Hazratbal standoff in Srinagar ended peacefully with layered cordons, negotiations, and clear civilian-military roles, protecting the Prophet’s relic and avoiding violence inside the shrine.
Just before dawn on a cold Srinagar night, a small convoy rolled to a halt near Dal Lake. Engines clicked to silence. Soldiers spoke in low voices.
A muezzin’s call drifted from across the water. Inside the white-marble Hazratbal complex, lights glowed faintly. Outside, a cordon held its line. The order was simple and unusual for a siege — hold the perimeter, keep tempers low, and do not step inside the shrine.
The standoff had begun weeks earlier, when armed men moved into Hazratbal, which houses the Prophet’s relic. Public feeling was intense. Any misstep could turn a tense city into a firestorm.
Commanders set the tone early. This would be a negotiation-first operation. The Army and police would encircle the site, cut movement in and out and keep patrols visible but measured.
Civilian officials would speak for the state. Religious leaders would carry messages.
The ring-fence came in layers. Traffic was stopped at key junctions, alleys were sealed with concertina wire, rooftops were watched but left quiet. Curfews were imposed to prevent large, angry crowds from forming near the shrine. The idea was to shrink risk without raising the temperature. No unit was to enter the sanctum. No aggressive push would be made unless lives were in immediate danger. The goal was to protect the relic and avoid a clash inside a holy space.

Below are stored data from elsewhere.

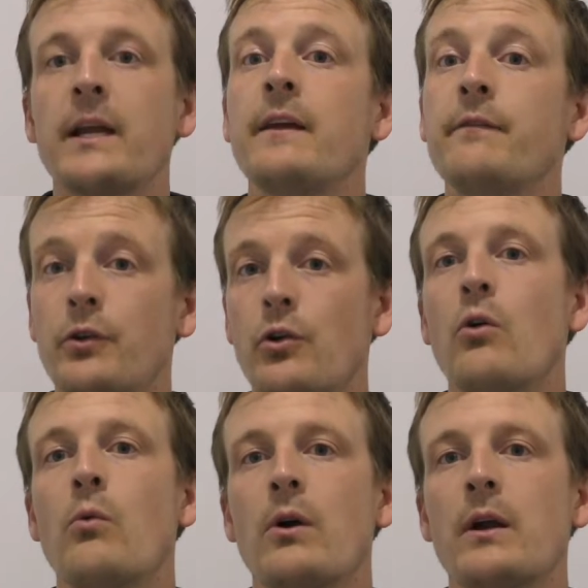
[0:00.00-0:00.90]
if you're
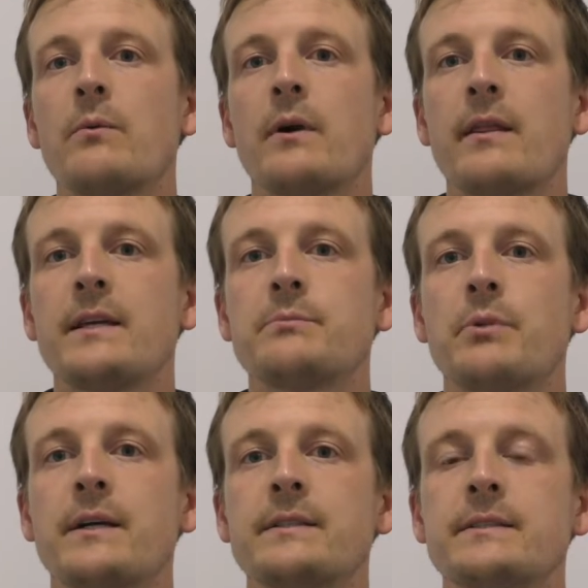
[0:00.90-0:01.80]
not wearing one of these
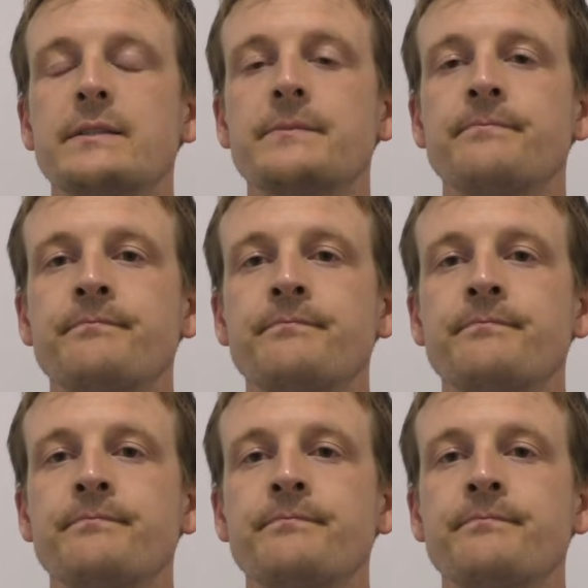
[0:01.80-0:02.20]
braces.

Negotiation Over Force: Setting the Tone
Negotiations moved slowly but steadily. Clerics and local elders went back and forth as trusted go-betweens. They conveyed two clear messages–the shrine would not be stormed, and there was a peaceful way out if the men inside agreed to leave their weapons behind. This channel mattered. It allowed face-saving steps on both sides and kept the subject fixed on safety, not politics.
From the very beginning, there was no order to assault. Senior officers understood what the site meant to ordinary Kashmiris. Entering the shrine by force risked long-term damage that no quick tactical gain could justify. That discipline also protected the soldiers on the cordon. A raid in close quarters with a packed crowd outside could have ended far worse. By choosing patience, the forces traded speed for stability.
The terms of a safe exit took shape–come out unarmed, submit to screening, and accept that those wanted for serious crimes could be detained for questioning. Even the logistics were designed to avoid tension. The departure would be at night, when the streets were empty. There would be no public handover of guns inside the shrine. One negotiator even suggested a simple fix for not passing the weapons to anyone on the premises–get rid of them within the complex and walk out with empty hands. The image of surrender would be kept outside the sacred space.
When the moment came, it was quiet. In the early hours, small groups stepped out under watch. Identity checks were done at the perimeter. Some men were released and others were taken for further inquiry. There was no loud celebration, no show of force. The shrine remained untouched. The relic stayed safe under the care of its custodians.
Lessons in Restraint: Protecting Sacred Spaces
This outcome was the product of clear roles. Civil authorities and not the military announced the terms and managed the public narrative. The Army and police provided a steady, disciplined cordon that deterred provocation and gave the talks room to work. The division of labour was deliberate. It framed the episode as a law-and-order problem, not a battlefield victory, and it signaled respect for the sanctity of the site.
The city around the siege paid a price during those weeks. Curfews shut markets and schools. Ambulances needed escorts. Families queued at checkpoints with news of the missing and injured after clashes elsewhere. The most painful day came in Bijbehara, where firing on protestors led to many civilian deaths and long-lasting grief. Those losses showed how fast street anger can rise when a holy place is at the centre of public attention. They also underlined why restraint at the shrine itself mattered. Every avoided misstep inside Hazratbal lowered the chance of a wider violence.
When the dust settled, three facts stood out. The forces had surrounded the shrine but never breached it. Talks, not raids, brought the men out. And the Prophet’s relic and the Hazratbal complex were preserved. For soldiers on the line, the result validated a simple set of tools–a firm perimeter, clear instructions, credible intermediaries, and patience under pressure.
The Hazratbal operation did more than end a siege. It offered a usable template for sensitive sites, protect faith by keeping force outside the sanctum, let civilian leaders speak, use community voices to open doors, and hold the line until a safe exit is possible. In a conflict where symbolism can be as dangerous as gunfire, that mix of firmness and restraint kept a sacred place whole and brought a volatile standoff to a quiet close.